• **WHAT IS NEEDED**
All entries are to be copied verbatim, while the pictures stay out.

• **RECORDS FOR THE EXERCISE**
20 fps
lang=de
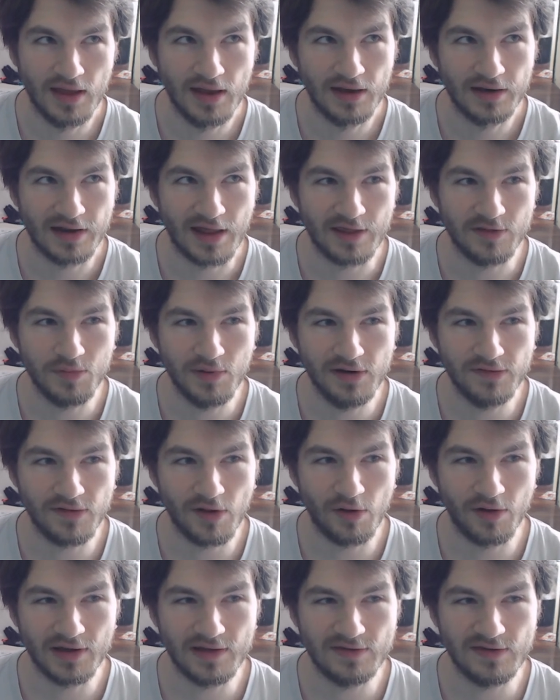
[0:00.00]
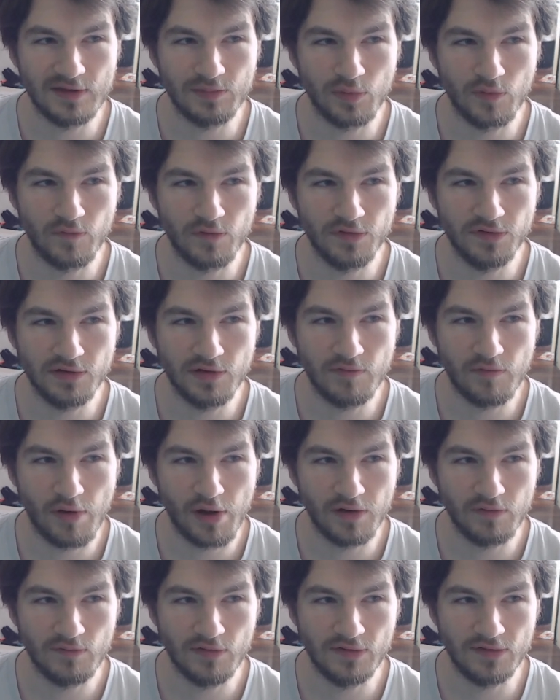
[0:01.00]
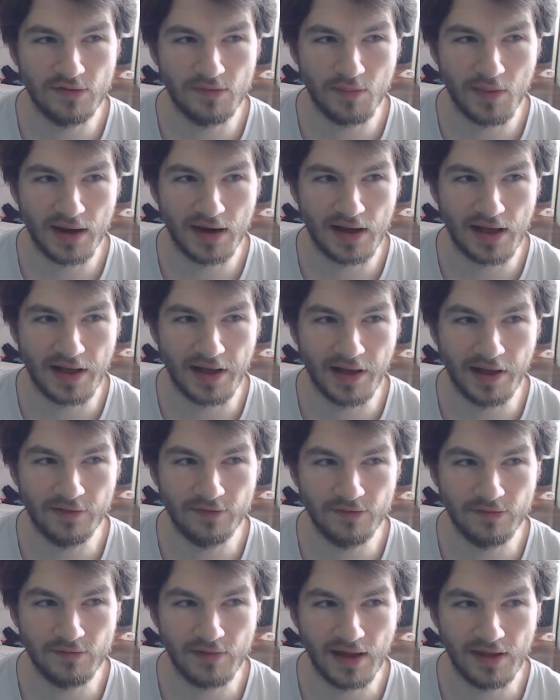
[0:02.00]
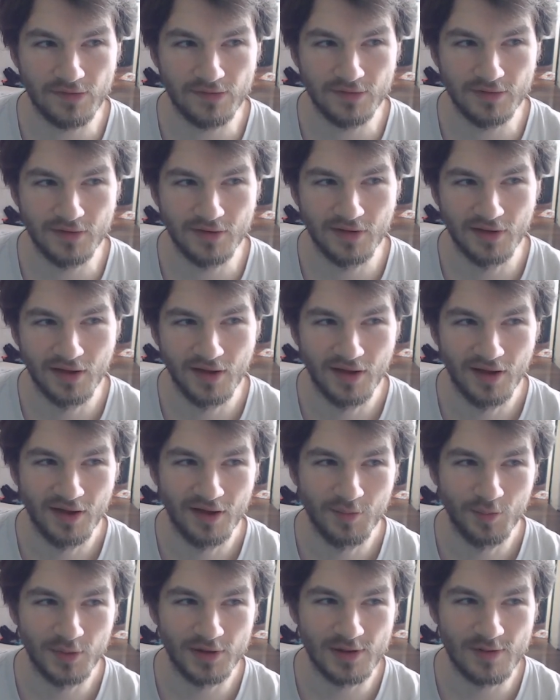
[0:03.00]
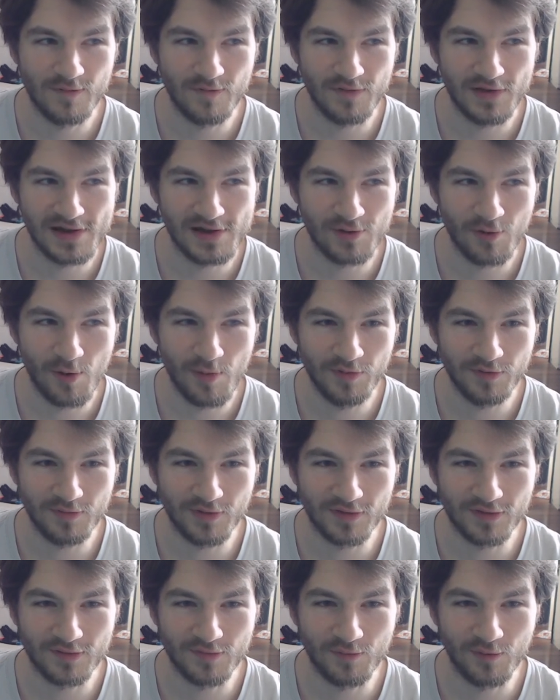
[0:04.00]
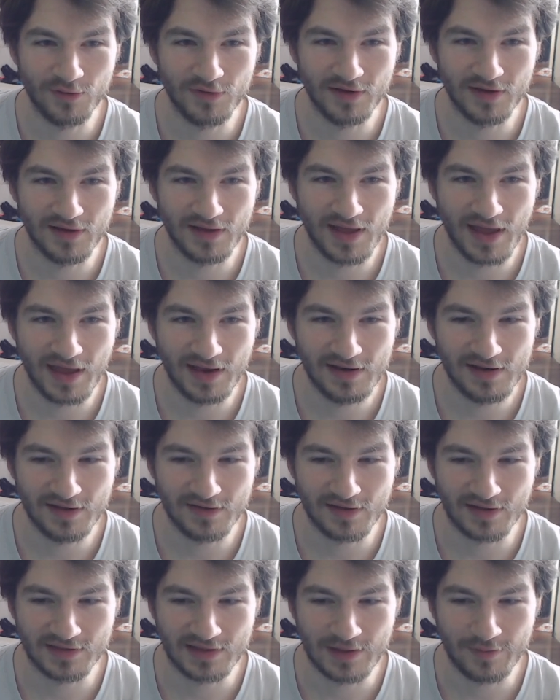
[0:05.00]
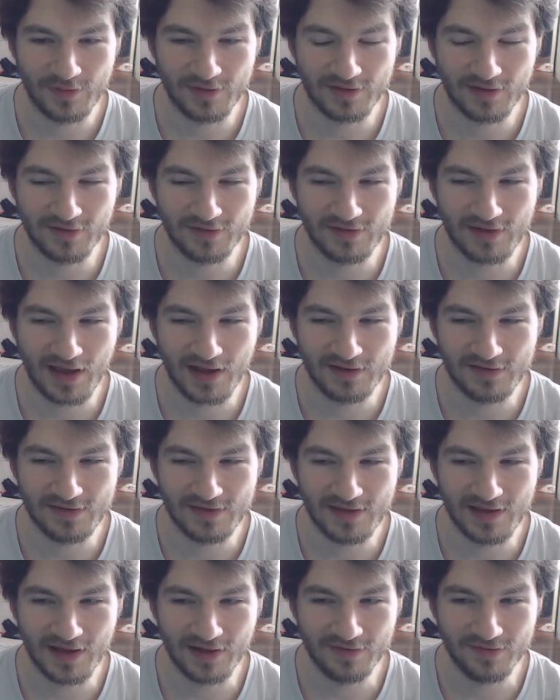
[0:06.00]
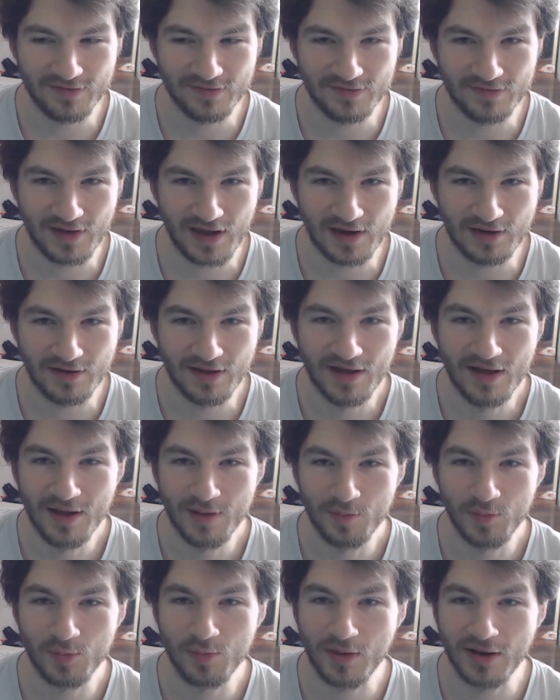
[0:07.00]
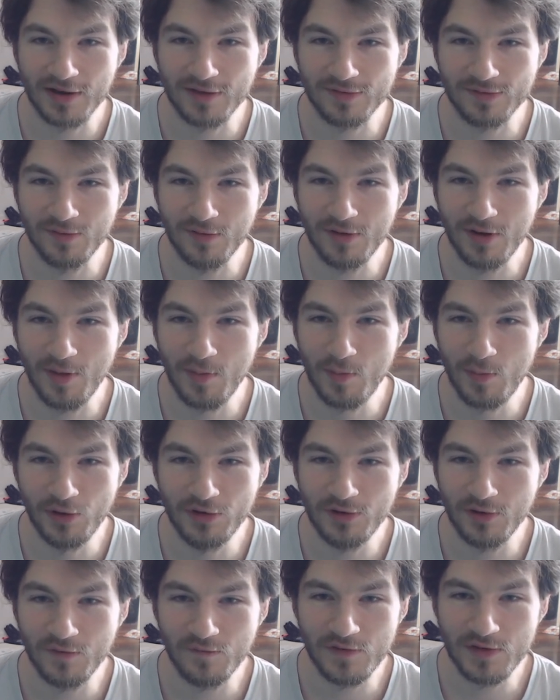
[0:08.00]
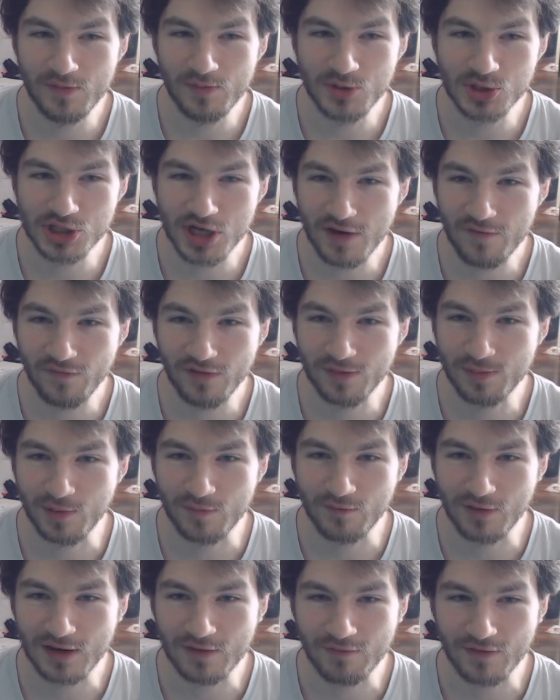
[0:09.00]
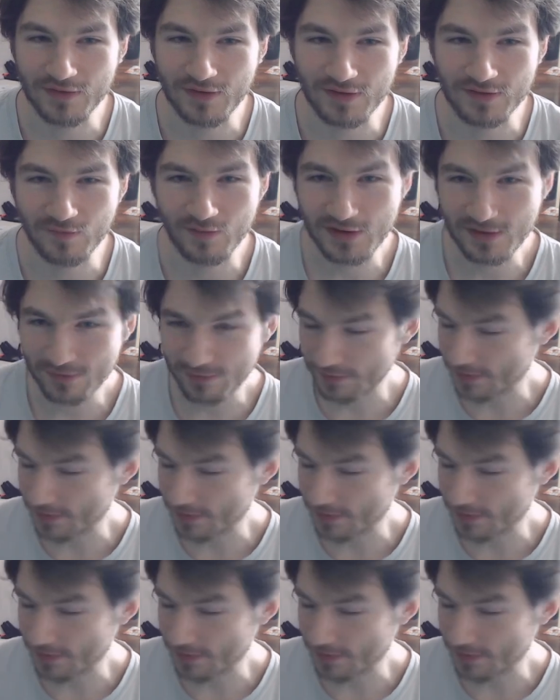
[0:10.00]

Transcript: Da ist mir das auch richtig bewusst geworden, wie sich meine Art zu essen mit dem vielen Obst, was ich futtere, geändert hat. Nämlich, dass ich eigentlich die ganze Zeit mit meiner Zunge im Mund irgendwie beschäftigt bin, wenn ich was esse, wenn ich in so einen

• **SOLVED EXERCISE**
20 fps
lang=de
[0:00.00]
[0:01.00]
[0:02.00]
[0:03.00]
[0:04.00]
[0:05.00]
[0:06.00]
[0:07.00]
[0:08.00]
[0:09.00]
[0:10.00]

Transcript: Da ist mir das auch richtig bewusst geworden, wie sich meine Art zu essen mit dem vielen Obst, was ich futtere, geändert hat. Nämlich, dass ich eigentlich die ganze Zeit mit meiner Zunge im Mund irgendwie beschäftigt bin, wenn ich was esse, wenn ich in so einen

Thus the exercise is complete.